[[ Exercise materials, beginning ]]
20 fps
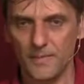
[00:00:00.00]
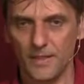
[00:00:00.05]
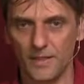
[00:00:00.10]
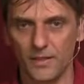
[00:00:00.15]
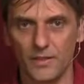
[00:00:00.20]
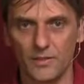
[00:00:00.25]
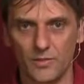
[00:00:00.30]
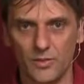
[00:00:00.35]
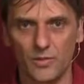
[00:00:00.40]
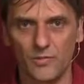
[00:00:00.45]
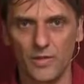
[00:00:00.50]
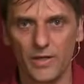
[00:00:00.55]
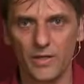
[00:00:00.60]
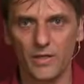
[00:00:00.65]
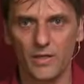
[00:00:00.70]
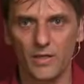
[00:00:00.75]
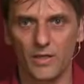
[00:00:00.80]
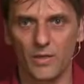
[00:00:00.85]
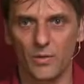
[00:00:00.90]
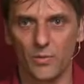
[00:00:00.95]
in
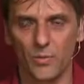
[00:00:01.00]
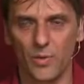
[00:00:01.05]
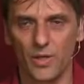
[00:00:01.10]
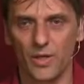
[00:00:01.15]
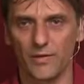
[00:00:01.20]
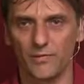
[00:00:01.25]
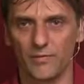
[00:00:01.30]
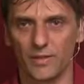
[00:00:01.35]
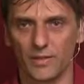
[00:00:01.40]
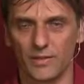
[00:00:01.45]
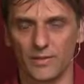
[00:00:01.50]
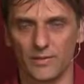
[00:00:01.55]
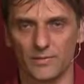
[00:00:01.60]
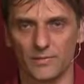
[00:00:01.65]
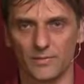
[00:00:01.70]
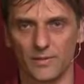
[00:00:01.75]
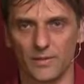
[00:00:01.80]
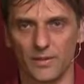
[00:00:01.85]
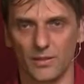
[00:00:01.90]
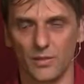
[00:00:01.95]
Slovakia, we have uh,
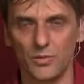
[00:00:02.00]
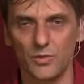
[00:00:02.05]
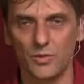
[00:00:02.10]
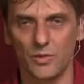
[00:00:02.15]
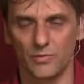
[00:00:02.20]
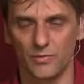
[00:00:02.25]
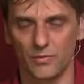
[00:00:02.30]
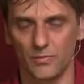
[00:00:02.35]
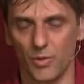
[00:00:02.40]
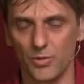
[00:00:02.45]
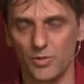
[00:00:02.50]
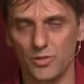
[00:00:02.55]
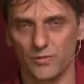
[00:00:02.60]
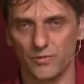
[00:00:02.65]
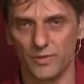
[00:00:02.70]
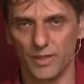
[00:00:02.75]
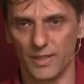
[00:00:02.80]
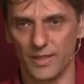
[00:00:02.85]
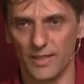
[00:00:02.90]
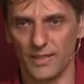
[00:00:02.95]
lots of most
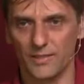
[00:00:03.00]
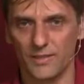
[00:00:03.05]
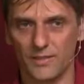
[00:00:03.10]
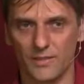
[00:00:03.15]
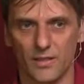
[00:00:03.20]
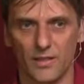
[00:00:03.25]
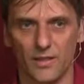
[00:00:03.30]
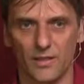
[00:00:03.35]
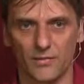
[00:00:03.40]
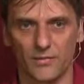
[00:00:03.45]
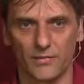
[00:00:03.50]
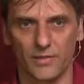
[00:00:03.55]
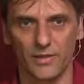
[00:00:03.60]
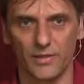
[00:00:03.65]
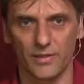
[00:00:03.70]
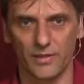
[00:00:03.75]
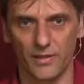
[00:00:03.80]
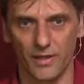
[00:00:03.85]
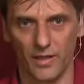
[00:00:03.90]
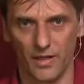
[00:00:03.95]
of the lands are
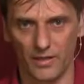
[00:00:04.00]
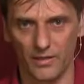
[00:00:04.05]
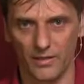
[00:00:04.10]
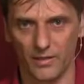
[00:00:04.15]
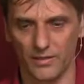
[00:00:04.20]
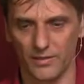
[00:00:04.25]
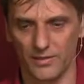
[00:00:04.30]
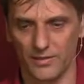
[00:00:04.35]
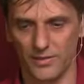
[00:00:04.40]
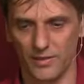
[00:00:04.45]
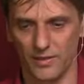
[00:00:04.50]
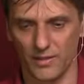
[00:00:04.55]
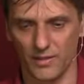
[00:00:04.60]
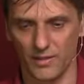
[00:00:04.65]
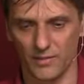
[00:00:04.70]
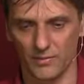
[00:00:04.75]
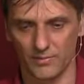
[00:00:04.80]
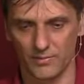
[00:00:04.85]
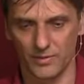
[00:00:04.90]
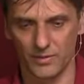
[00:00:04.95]
very lack in
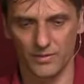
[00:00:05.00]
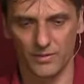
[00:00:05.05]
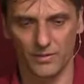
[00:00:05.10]
selenium.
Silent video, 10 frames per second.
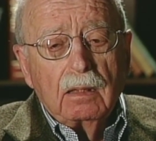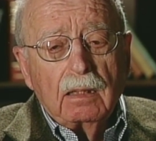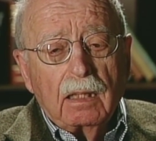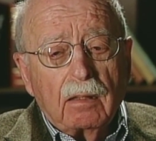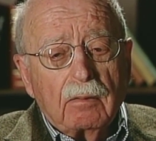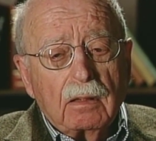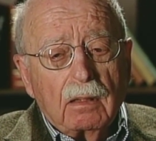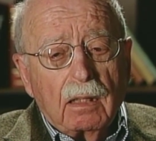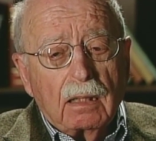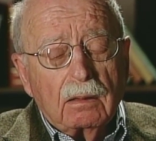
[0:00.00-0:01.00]
in
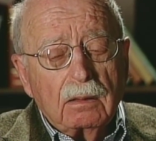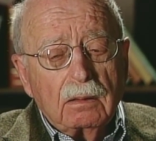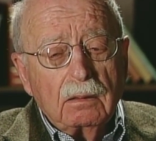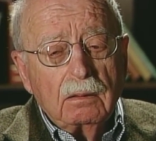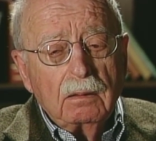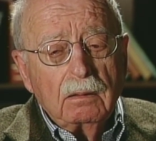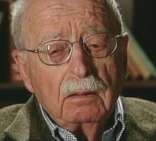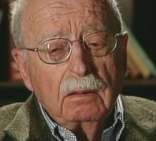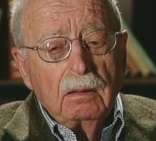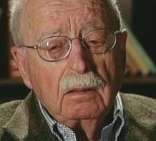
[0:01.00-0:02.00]
Heron Island
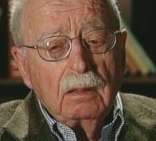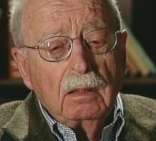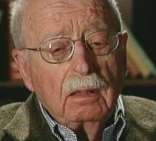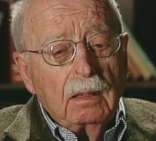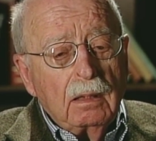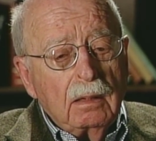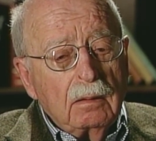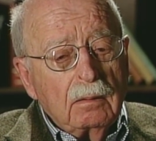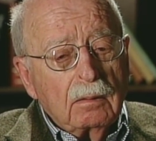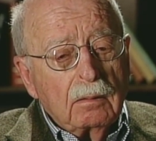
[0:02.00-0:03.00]

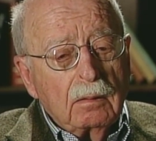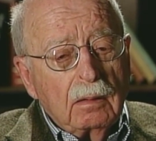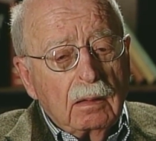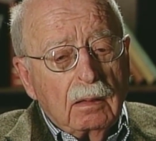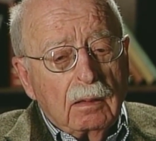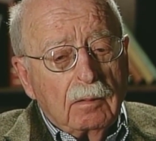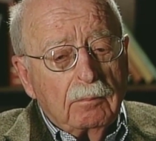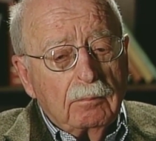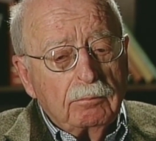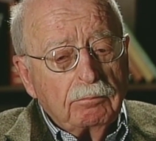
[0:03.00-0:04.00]
in, um,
[[ Exercise materials, end ]]
== Problem statement ==
All lines from the one containing "[00:00:01.15]" through the end of the entries above must be given again exactly, with every picture omitted.

== Answer ==
[00:00:01.15]
[00:00:01.20]
[00:00:01.25]
[00:00:01.30]
[00:00:01.35]
[00:00:01.40]
[00:00:01.45]
[00:00:01.50]
[00:00:01.55]
[00:00:01.60]
[00:00:01.65]
[00:00:01.70]
[00:00:01.75]
[00:00:01.80]
[00:00:01.85]
[00:00:01.90]
[00:00:01.95]
Slovakia, we have uh,
[00:00:02.00]
[00:00:02.05]
[00:00:02.10]
[00:00:02.15]
[00:00:02.20]
[00:00:02.25]
[00:00:02.30]
[00:00:02.35]
[00:00:02.40]
[00:00:02.45]
[00:00:02.50]
[00:00:02.55]
[00:00:02.60]
[00:00:02.65]
[00:00:02.70]
[00:00:02.75]
[00:00:02.80]
[00:00:02.85]
[00:00:02.90]
[00:00:02.95]
lots of most
[00:00:03.00]
[00:00:03.05]
[00:00:03.10]
[00:00:03.15]
[00:00:03.20]
[00:00:03.25]
[00:00:03.30]
[00:00:03.35]
[00:00:03.40]
[00:00:03.45]
[00:00:03.50]
[00:00:03.55]
[00:00:03.60]
[00:00:03.65]
[00:00:03.70]
[00:00:03.75]
[00:00:03.80]
[00:00:03.85]
[00:00:03.90]
[00:00:03.95]
of the lands are
[00:00:04.00]
[00:00:04.05]
[00:00:04.10]
[00:00:04.15]
[00:00:04.20]
[00:00:04.25]
[00:00:04.30]
[00:00:04.35]
[00:00:04.40]
[00:00:04.45]
[00:00:04.50]
[00:00:04.55]
[00:00:04.60]
[00:00:04.65]
[00:00:04.70]
[00:00:04.75]
[00:00:04.80]
[00:00:04.85]
[00:00:04.90]
[00:00:04.95]
very lack in
[00:00:05.00]
[00:00:05.05]
[00:00:05.10]
selenium.
Silent video, 10 frames per second.
[0:00.00-0:01.00]
in
[0:01.00-0:02.00]
Heron Island
[0:02.00-0:03.00]

[0:03.00-0:04.00]
in, um,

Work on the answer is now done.